Bea stopped reading. It was too overwhelming. The picture painted by the bloggers was so bleak. She looked out the window again. Brian was right. The woman in the nightie had a raw, dark stump where her arm should be. No one could survive that without medical attention. Or did the virus somehow act as a super-charged styptic, constricting the blood vessels and stopping the bleeding?

The television was on but muted and showing another map pointing out infection hot spots. D.C. and most of northern Virginia and southern Maryland were completely red and were no-go areas. According to the map she and Brian were as good as dead. She couldn’t accept that. There had to be an end to this, a good end. She had to find a way to get them somewhere safe.

The first thing she needed to do was get the lay of the land and she couldn’t do that from here. If she could get into the main house and upstairs she could see what the streets were like. If they were clear enough to drive through she would somehow steal a car and they would be on their way, picking up Evan along the way if they could. She would find someplace, somehow for them to stay until things got better. After all, no bad situation lasted forever.

The identity of their neighbors in the tall, red brick, Georgian main house was something of a mystery. According to the rental agency through which Bea leased the pool house, the same family had owned the property for several generations. Every year in late September, an ancient, green Mercedes rolled down the carefully raked driveway and a driver got out and helped a small, bent figure wearing a gray raincoat step carefully across the gravel and into the house. They were followed by a woman in a pale blue uniform who looked like a nurse or a caregiver. The driver then came back out and unloaded a small mountain of matching luggage, carrying it into the house through the porte-cochere. The same driver came and went on various errands but had never spoken to Bea. Groceries were delivered on a regular basis.

Last fall one of the towering poplars went down in a windstorm giving Bea and Brian an unimpeded view of a glassed-in porch that had been mostly obscured before. The house’s occupant often sat in the lovely room during the day and on weekends. No opportunity had ever arisen to meet him or her and their name remained a question mark.

Today, thought Bea, I finally meet the neighbors.

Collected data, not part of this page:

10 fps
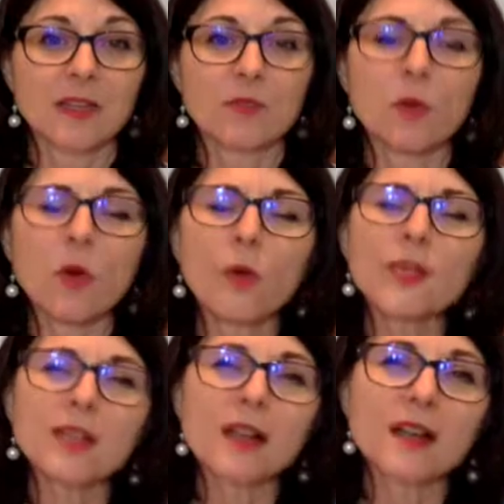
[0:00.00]
The more
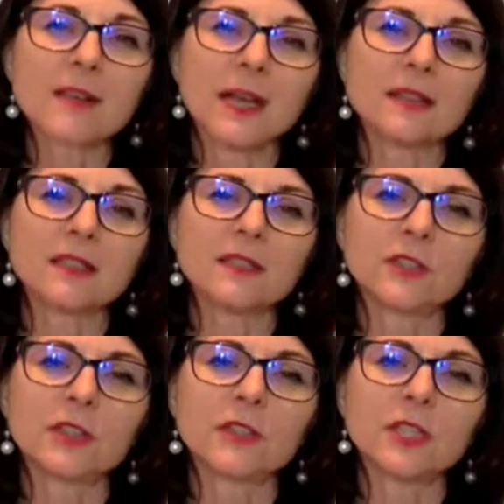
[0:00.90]
we talk about
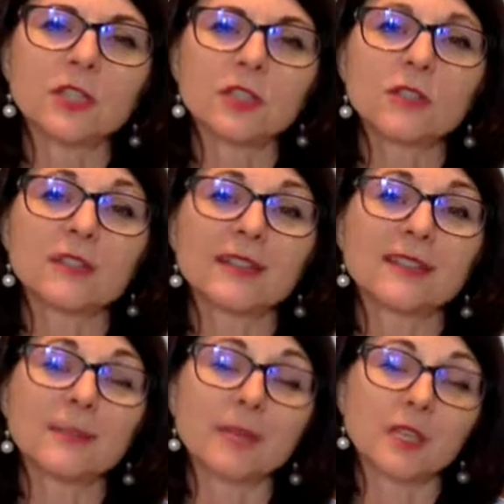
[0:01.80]
difficult issues like
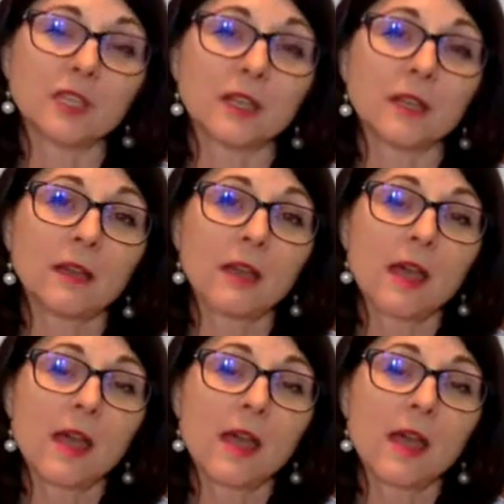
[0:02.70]
dementia,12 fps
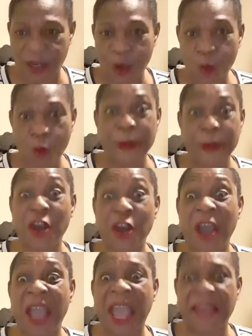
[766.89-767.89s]
what we don't
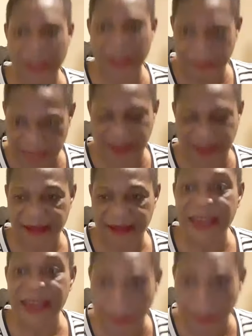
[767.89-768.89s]
ever make
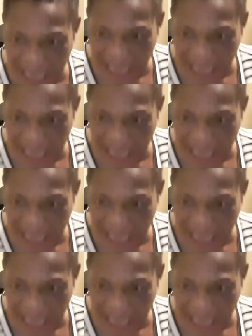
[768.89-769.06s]
na MotherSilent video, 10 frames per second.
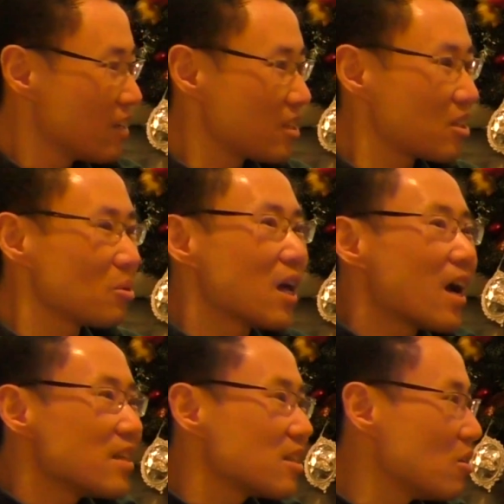So the
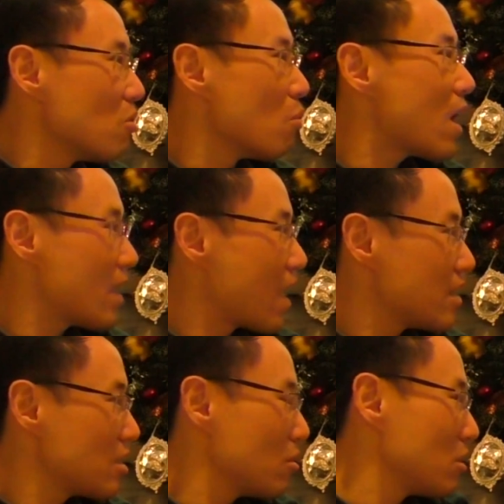I C O, why I
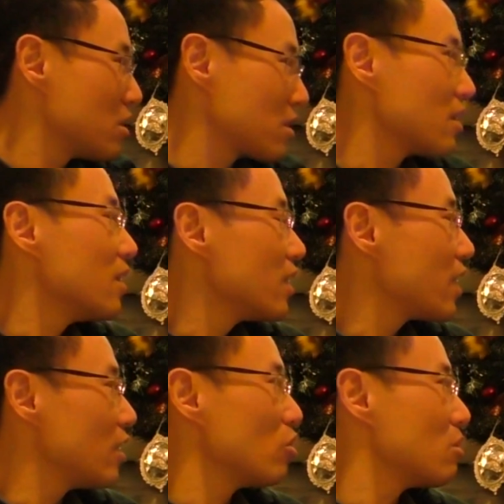C O is
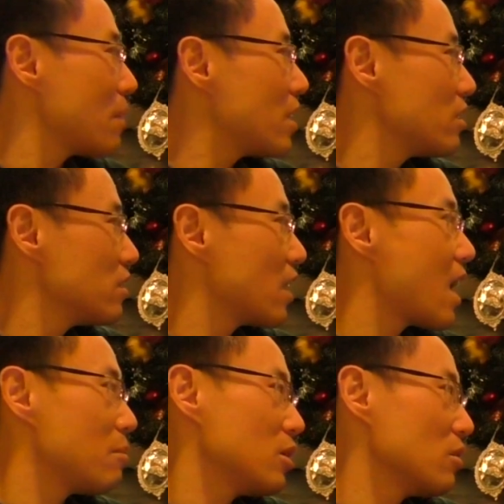cannot better than
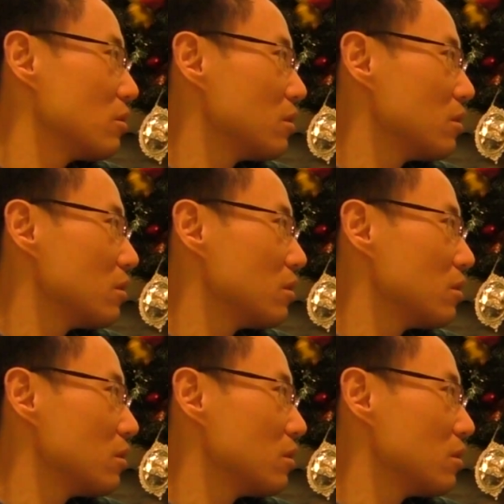I P O.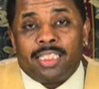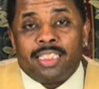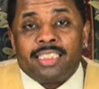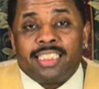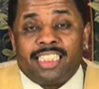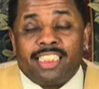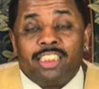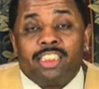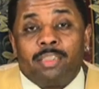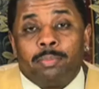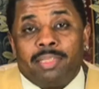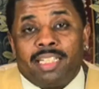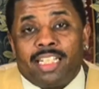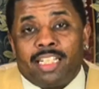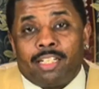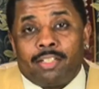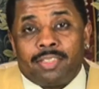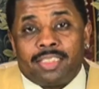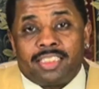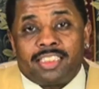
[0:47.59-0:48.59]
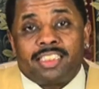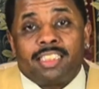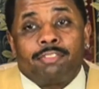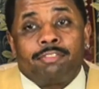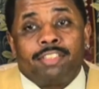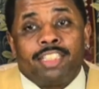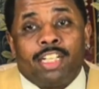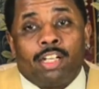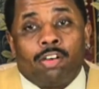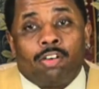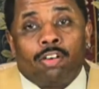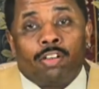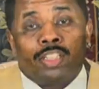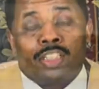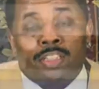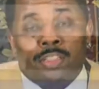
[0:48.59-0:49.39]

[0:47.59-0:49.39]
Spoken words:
that used to be held at Symphony Hall in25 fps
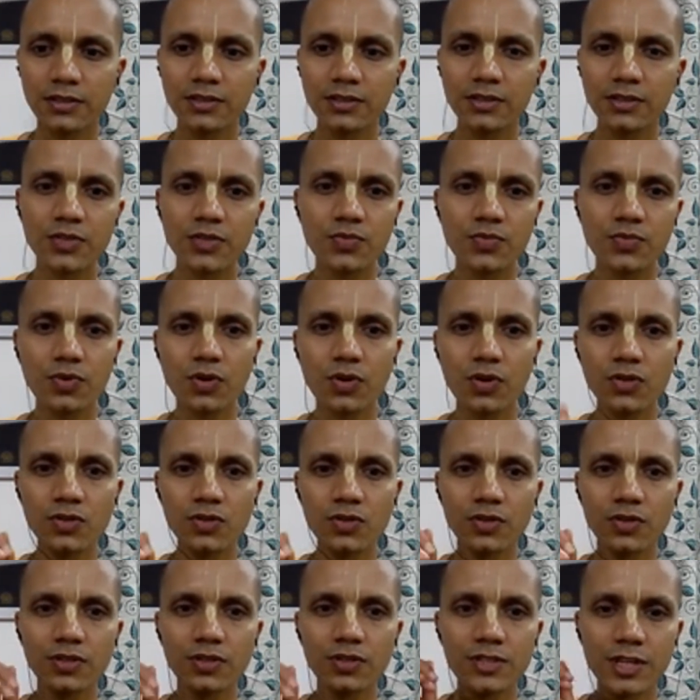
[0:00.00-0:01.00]
just focus
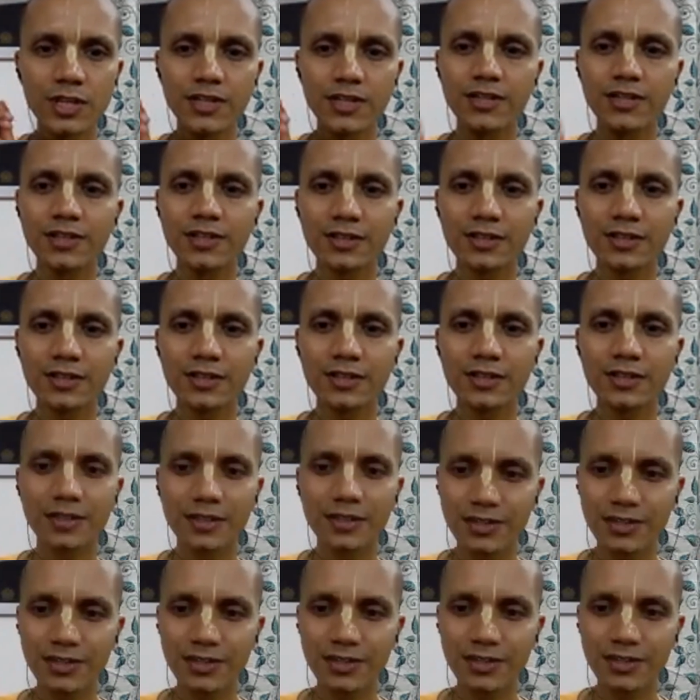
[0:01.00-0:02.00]
on chanting Hare
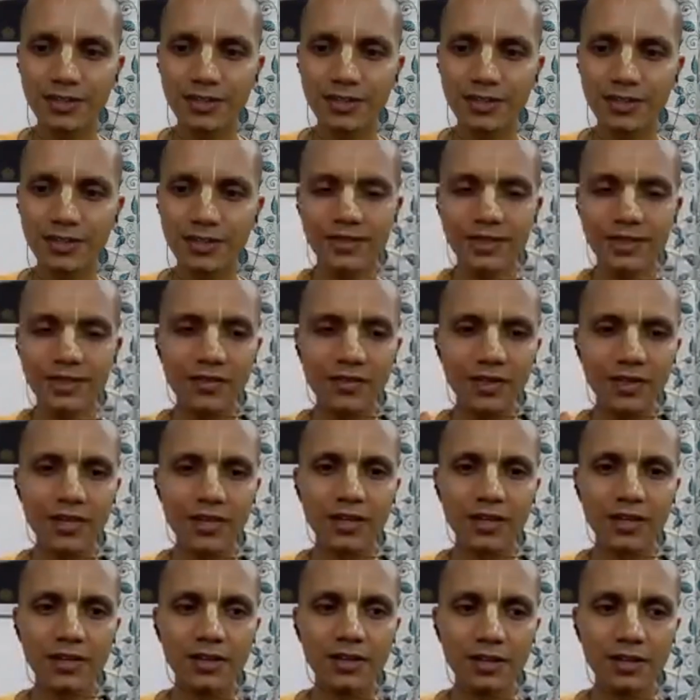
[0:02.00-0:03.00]
Krishna
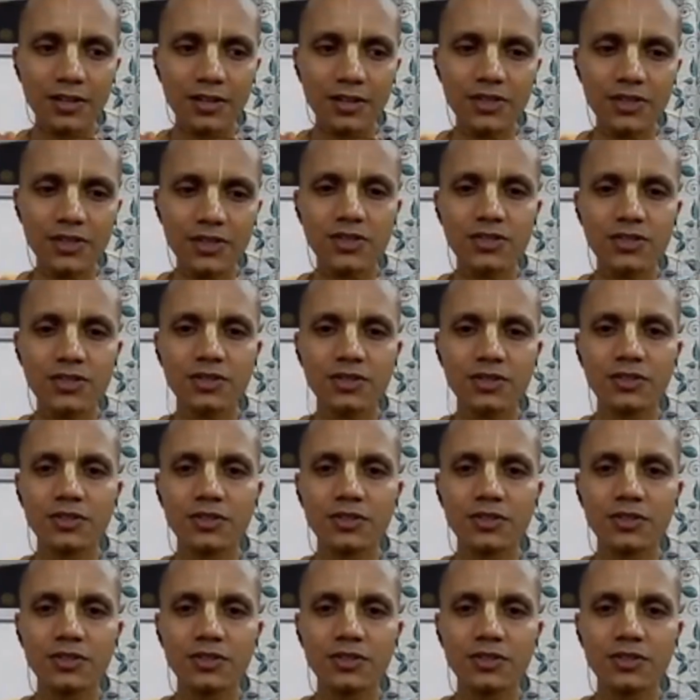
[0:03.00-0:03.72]
every day, at least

Brian said he saw the driver return yesterday afternoon with a few bags of groceries but hadn’t seen him since.

“Do you want to come with me?” Bea asked while pulling on her oldest, most comfortable hiking boots. “I shouldn’t be gone that long and they might not even let me in.”

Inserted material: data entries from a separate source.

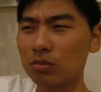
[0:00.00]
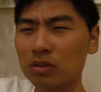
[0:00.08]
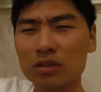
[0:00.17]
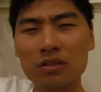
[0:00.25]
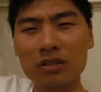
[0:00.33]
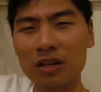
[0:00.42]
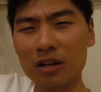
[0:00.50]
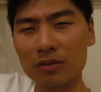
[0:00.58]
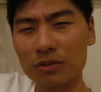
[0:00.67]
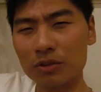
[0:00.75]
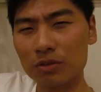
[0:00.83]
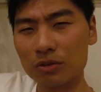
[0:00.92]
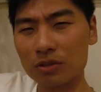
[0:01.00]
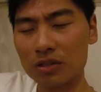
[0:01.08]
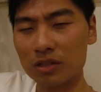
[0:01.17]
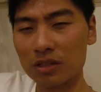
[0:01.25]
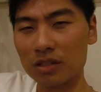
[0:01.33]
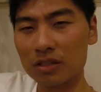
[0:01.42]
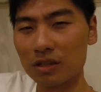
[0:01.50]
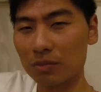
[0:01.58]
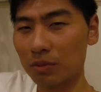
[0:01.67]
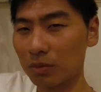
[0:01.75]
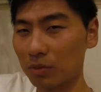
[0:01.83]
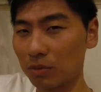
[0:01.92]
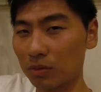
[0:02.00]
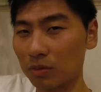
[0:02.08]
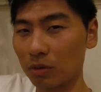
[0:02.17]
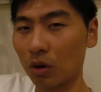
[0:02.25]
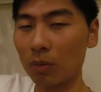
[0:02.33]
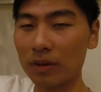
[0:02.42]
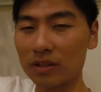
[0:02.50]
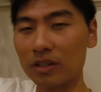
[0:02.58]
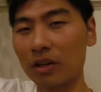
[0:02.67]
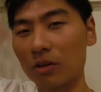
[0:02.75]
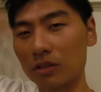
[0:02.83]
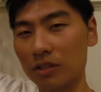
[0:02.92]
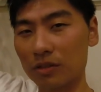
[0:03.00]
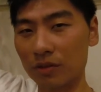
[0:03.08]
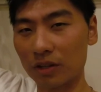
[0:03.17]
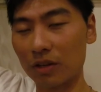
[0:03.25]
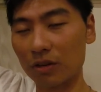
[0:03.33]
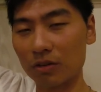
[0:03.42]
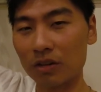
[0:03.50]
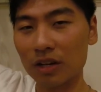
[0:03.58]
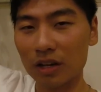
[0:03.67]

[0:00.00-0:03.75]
Would love to see some people commenting on this videoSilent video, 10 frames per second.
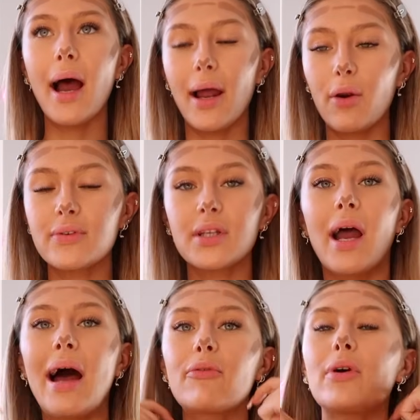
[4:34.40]
And obviously I
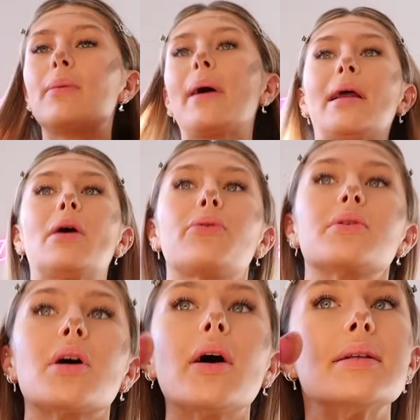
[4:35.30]
have really bad health
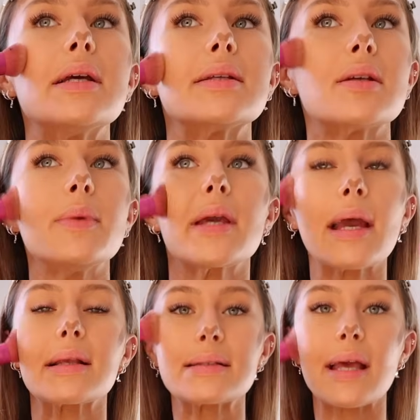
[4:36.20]
anxiety. So me
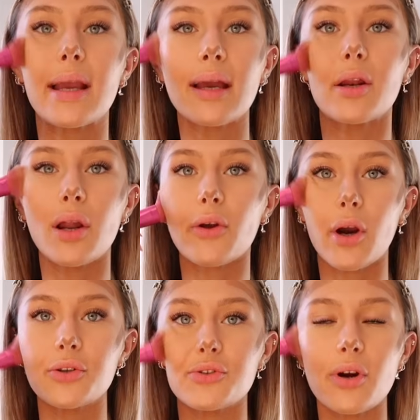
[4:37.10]
getting sick in another
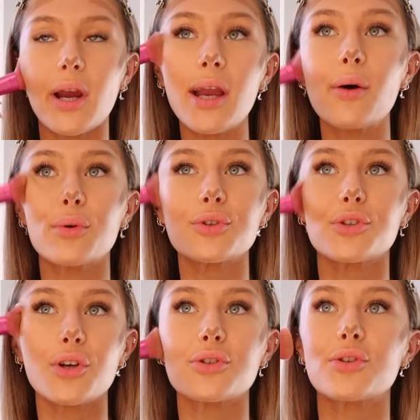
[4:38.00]
country was
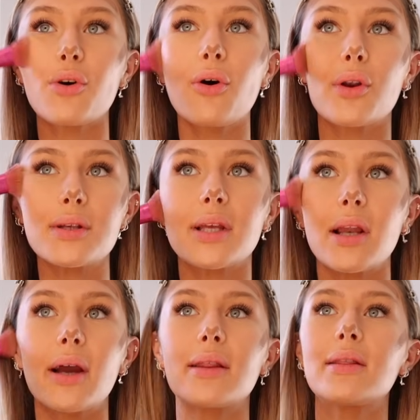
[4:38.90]
just honestly
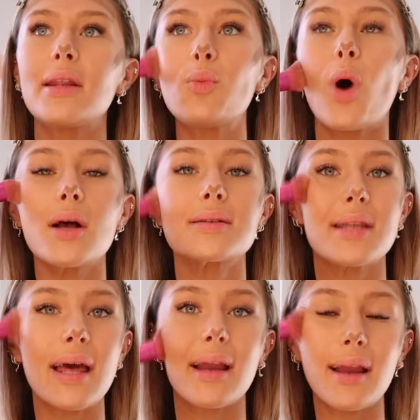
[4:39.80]
like the worst
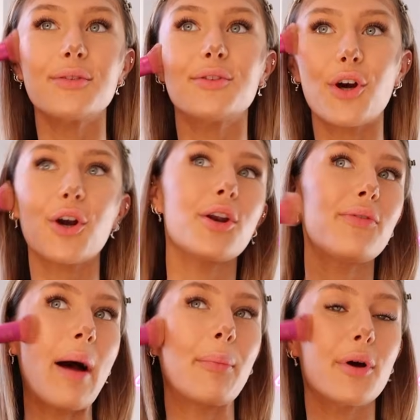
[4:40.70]
thing that could have
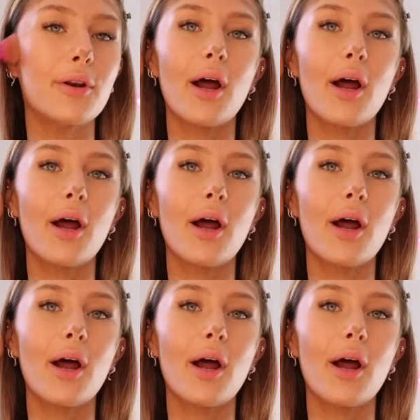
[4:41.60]
happened.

“No, I’ll stay here. You should take one of the revolvers though.”

She opened her mouth to say that was ridiculous then stopped. He was right.

“Good idea. Lock up behind me and if I don’t come back, though I can’t imagine why I wouldn’t, call Evan. Promise?” She reluctantly put a revolver in her pocket.

The air outside smelled like smoke and she saw what looked like gray feathers on the snow. She knew parts of the city were on fire but hadn’t expected smoke and ash to drift this far. The wind still blew and clouds, heavy with snow, were beginning to bank in the western sky. She crunched across the yard and went around the side of the house to the front door and rang the doorbell.